## INFORMATION GIVEN
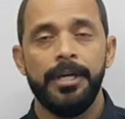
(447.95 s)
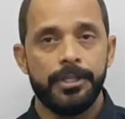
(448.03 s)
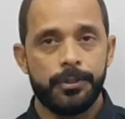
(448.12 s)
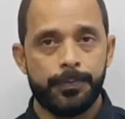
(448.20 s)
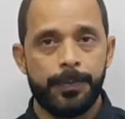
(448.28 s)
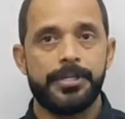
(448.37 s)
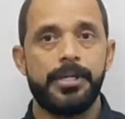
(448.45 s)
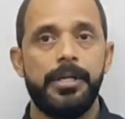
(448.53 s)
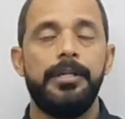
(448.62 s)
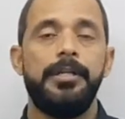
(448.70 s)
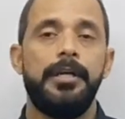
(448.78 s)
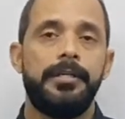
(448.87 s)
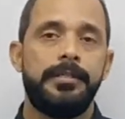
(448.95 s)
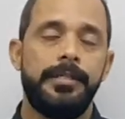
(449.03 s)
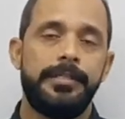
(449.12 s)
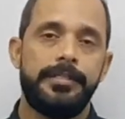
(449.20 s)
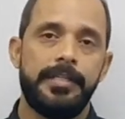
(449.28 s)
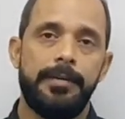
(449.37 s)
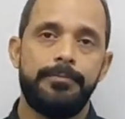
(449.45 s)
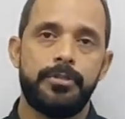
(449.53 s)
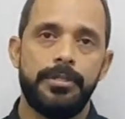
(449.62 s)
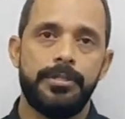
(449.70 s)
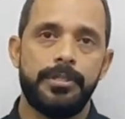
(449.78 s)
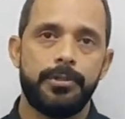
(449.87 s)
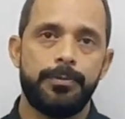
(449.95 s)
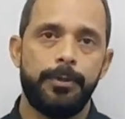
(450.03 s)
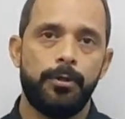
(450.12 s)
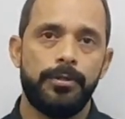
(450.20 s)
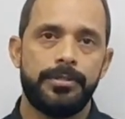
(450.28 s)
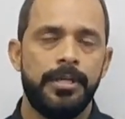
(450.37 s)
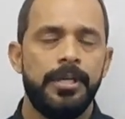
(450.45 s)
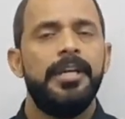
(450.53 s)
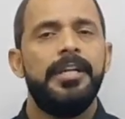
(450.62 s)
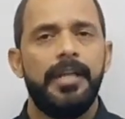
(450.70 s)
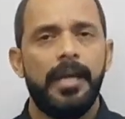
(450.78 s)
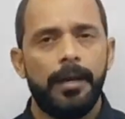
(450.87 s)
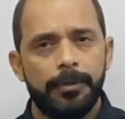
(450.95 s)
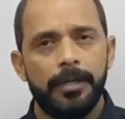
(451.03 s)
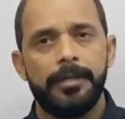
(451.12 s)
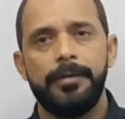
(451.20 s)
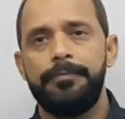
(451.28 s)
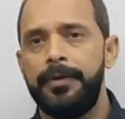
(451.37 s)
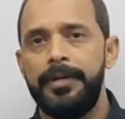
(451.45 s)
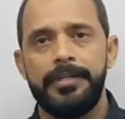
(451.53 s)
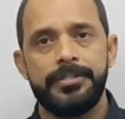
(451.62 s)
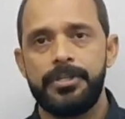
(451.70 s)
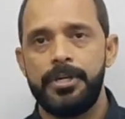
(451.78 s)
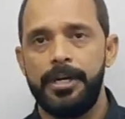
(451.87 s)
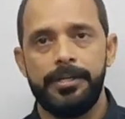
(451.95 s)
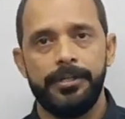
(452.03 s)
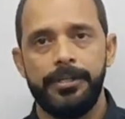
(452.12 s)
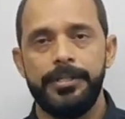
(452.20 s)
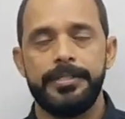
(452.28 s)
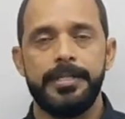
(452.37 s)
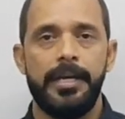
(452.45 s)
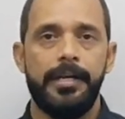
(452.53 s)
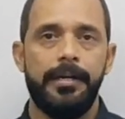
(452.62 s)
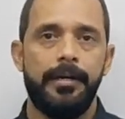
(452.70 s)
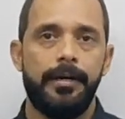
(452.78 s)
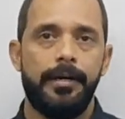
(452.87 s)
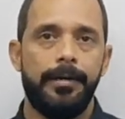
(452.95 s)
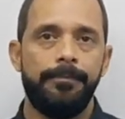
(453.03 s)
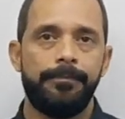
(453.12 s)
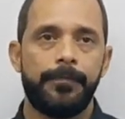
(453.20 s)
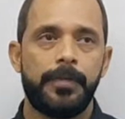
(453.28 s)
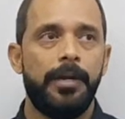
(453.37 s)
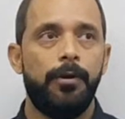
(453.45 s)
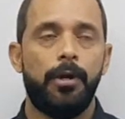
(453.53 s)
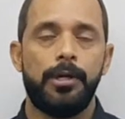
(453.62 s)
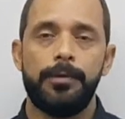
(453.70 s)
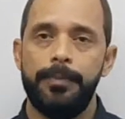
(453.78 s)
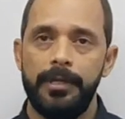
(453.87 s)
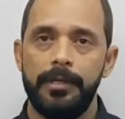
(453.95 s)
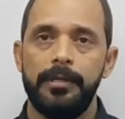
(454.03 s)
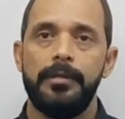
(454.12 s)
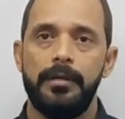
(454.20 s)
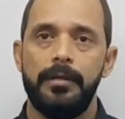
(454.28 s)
especially at the exam centers, because they have their different strategies and cannot be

## TASK OBJECTIVE
Repeat the entries exactly as they are given, leaving out each image.

## RESULT
(447.95 s)
(448.03 s)
(448.12 s)
(448.20 s)
(448.28 s)
(448.37 s)
(448.45 s)
(448.53 s)
(448.62 s)
(448.70 s)
(448.78 s)
(448.87 s)
(448.95 s)
(449.03 s)
(449.12 s)
(449.20 s)
(449.28 s)
(449.37 s)
(449.45 s)
(449.53 s)
(449.62 s)
(449.70 s)
(449.78 s)
(449.87 s)
(449.95 s)
(450.03 s)
(450.12 s)
(450.20 s)
(450.28 s)
(450.37 s)
(450.45 s)
(450.53 s)
(450.62 s)
(450.70 s)
(450.78 s)
(450.87 s)
(450.95 s)
(451.03 s)
(451.12 s)
(451.20 s)
(451.28 s)
(451.37 s)
(451.45 s)
(451.53 s)
(451.62 s)
(451.70 s)
(451.78 s)
(451.87 s)
(451.95 s)
(452.03 s)
(452.12 s)
(452.20 s)
(452.28 s)
(452.37 s)
(452.45 s)
(452.53 s)
(452.62 s)
(452.70 s)
(452.78 s)
(452.87 s)
(452.95 s)
(453.03 s)
(453.12 s)
(453.20 s)
(453.28 s)
(453.37 s)
(453.45 s)
(453.53 s)
(453.62 s)
(453.70 s)
(453.78 s)
(453.87 s)
(453.95 s)
(454.03 s)
(454.12 s)
(454.20 s)
(454.28 s)
especially at the exam centers, because they have their different strategies and cannot be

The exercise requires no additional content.